Friday, August 20, 2010

Keeping us on our Toes

Ambulance ride to U of M
August 18th, Gavin just wanted to make sure we are still paying attention to details and Oh boy are we!

I noticed facial and limb twitching, so we took him to the ER in our town.  They suspected a small seizure and transferred him by ambulance to U of M for a possible MRI or CAT Scan. Little did they know, Gavin had a scheduled sedated echo with his cardiologist the 19th, so they were going to try to get the echo done with the MRI sedation.
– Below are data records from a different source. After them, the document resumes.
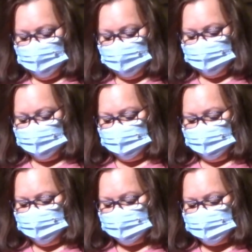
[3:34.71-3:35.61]
I
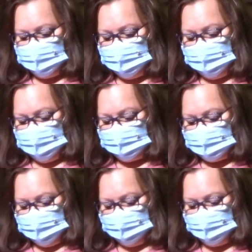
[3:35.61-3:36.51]
think that
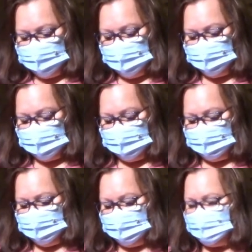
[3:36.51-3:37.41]
everything that I
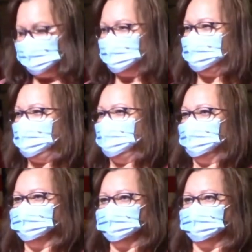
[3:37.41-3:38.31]
needed to
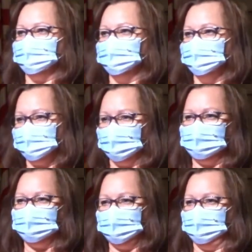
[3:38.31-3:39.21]
announce
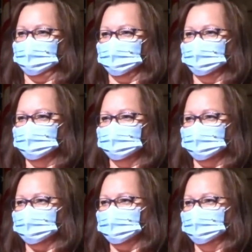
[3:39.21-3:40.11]
right now
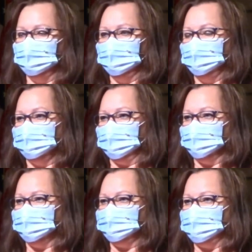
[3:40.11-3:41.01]

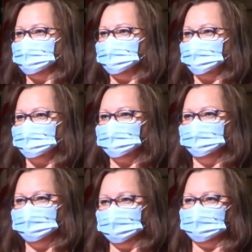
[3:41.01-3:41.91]
that would be church
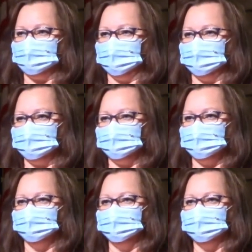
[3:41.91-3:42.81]

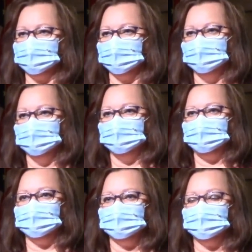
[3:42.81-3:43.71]
business,
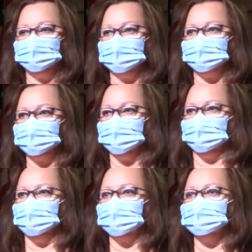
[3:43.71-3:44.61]
now I'm going to
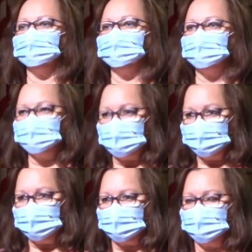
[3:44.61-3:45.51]
talk
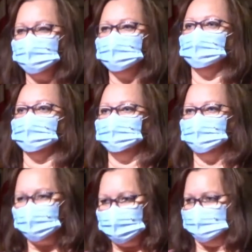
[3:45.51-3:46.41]
stomach or
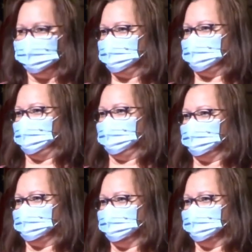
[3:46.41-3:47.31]
belly business.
We spent the night waiting, like we all do, in the ER for things to develop.  They scheduled the MRI for 8:30am on the 19th and were going to do his scheduled echo after the MRI.
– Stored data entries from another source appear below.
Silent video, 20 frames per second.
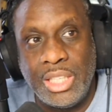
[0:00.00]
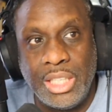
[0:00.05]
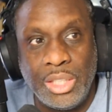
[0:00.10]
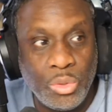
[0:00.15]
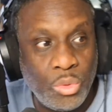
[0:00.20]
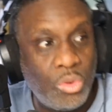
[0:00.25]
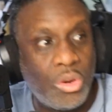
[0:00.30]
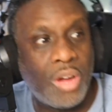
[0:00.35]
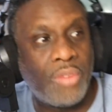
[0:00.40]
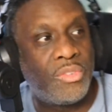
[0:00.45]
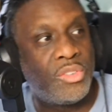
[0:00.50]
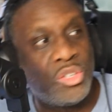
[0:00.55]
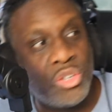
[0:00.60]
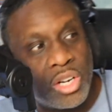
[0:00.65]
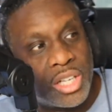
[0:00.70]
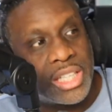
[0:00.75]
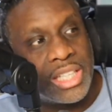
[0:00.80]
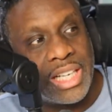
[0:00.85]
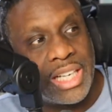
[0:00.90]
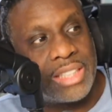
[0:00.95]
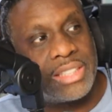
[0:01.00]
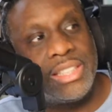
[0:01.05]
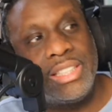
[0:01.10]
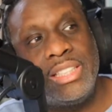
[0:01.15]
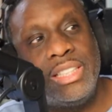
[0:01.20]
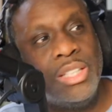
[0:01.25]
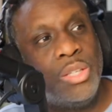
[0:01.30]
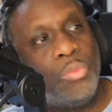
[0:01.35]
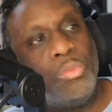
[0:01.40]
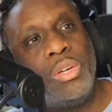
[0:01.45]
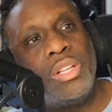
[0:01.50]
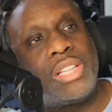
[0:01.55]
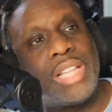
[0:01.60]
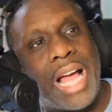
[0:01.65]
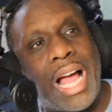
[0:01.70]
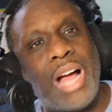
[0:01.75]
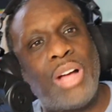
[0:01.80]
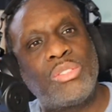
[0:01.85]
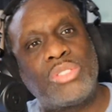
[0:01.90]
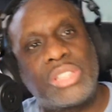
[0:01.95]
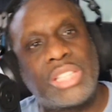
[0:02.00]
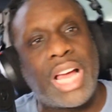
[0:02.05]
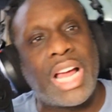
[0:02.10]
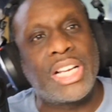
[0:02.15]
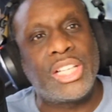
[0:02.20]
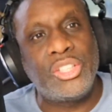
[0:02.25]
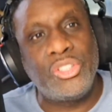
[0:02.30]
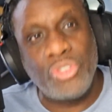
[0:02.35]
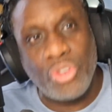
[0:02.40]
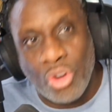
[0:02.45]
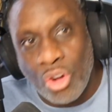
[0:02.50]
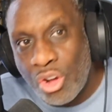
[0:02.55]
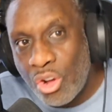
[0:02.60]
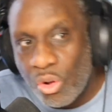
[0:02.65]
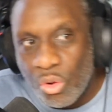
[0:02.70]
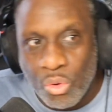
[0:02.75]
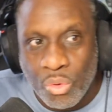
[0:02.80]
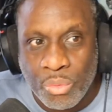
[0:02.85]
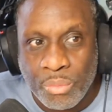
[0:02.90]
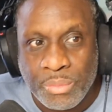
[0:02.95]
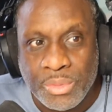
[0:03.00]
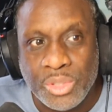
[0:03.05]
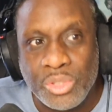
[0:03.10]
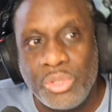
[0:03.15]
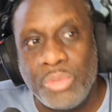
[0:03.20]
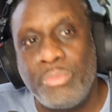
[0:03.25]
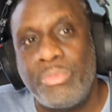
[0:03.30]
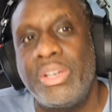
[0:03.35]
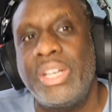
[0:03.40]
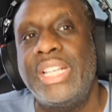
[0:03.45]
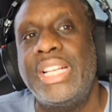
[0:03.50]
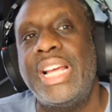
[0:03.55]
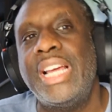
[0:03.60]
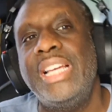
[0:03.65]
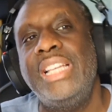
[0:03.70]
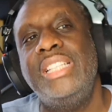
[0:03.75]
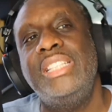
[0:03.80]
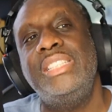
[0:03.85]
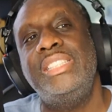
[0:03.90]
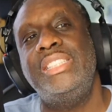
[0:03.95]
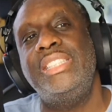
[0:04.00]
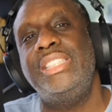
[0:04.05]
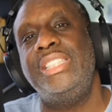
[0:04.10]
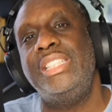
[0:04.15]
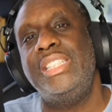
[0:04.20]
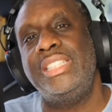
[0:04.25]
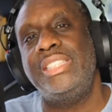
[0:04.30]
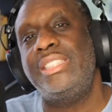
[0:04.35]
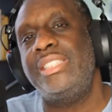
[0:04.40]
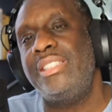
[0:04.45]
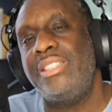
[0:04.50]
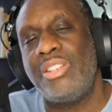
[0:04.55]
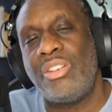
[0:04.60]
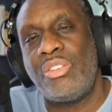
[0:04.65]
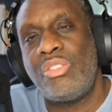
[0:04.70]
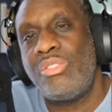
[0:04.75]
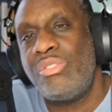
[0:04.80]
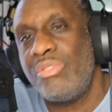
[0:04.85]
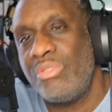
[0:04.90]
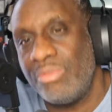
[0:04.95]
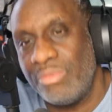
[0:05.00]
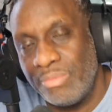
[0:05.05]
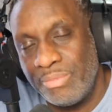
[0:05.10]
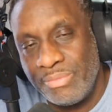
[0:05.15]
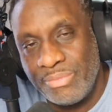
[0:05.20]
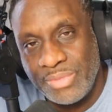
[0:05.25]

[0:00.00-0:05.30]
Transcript: And whoever you're connecting with outside of your home, you're bringing that energy into your home.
Around noon, after recovery, Justin was feeding Gavin, when he noticed he became unresponsive ( but still breathing) it was like he went from crying to sleeping in a matter of a second, sleeping with his eyes open that is.  Good grief, we called for the nurse to help and she pressed the PANIC button, aka, Rapid Response and there was no waiting around for that! Before we knew it there was at least 20 RN, NP, DR, MA'S all surrounding our little guys' bed trying to figure out why his HR was skyrocketing. At one point his HR was 208. They administered a drug that temporarily slowed down his heart. They did that a couple of times. I believe it was the 2nd time when his HR dropped to the 70's but rather than rebounding it dropped even further. All I remember seeing was the number 48 and then the hallway. That was probably the scariest moment in my life!!!!! We had no idea what was wrong and with 20 people working over him it seems like no know knew what to do. I did... I prayed!
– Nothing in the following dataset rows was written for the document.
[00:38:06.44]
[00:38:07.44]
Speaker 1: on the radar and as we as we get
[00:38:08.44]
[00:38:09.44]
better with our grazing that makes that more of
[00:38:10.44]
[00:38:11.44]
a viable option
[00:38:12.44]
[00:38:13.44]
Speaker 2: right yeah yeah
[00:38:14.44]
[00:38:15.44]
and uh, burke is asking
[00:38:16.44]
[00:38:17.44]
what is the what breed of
Finally, with what seems like an eternity, they were able to keep his HR at a normal level. They believe he was experiencing SVT. I will be googling that in a bit and get back to you on that. SVT isn't something they like to see at his stage of recovery. Typically, babies experience this closer to their surgery. My first instinct was that this was maybe a reaction to the anesthesia. We still aren't really sure why this happened, but he hasn't experienced it again.  

EEG Monitor (he looks annoyed doesn't he)
Currently, he is hooked up to an EEG monitoring system that consists of at least 15 wires/sensors attached to his head, monitoring his neurological waves and a camera to capture physical symptoms if they occur. So far, nothing remarkable has happened while on the test. 

After he was moved from the 6th floor in Peds to the 5th floor which is the Peds Cardio unit, Justin and I have been so much more comfortable. With all of the familiar faces and surroundings, I'm sorry to say it but it feels like home.  We were able to say in a room attached to his room last night which is 1st come 1st serve. Hopefully, we will get it again tonight.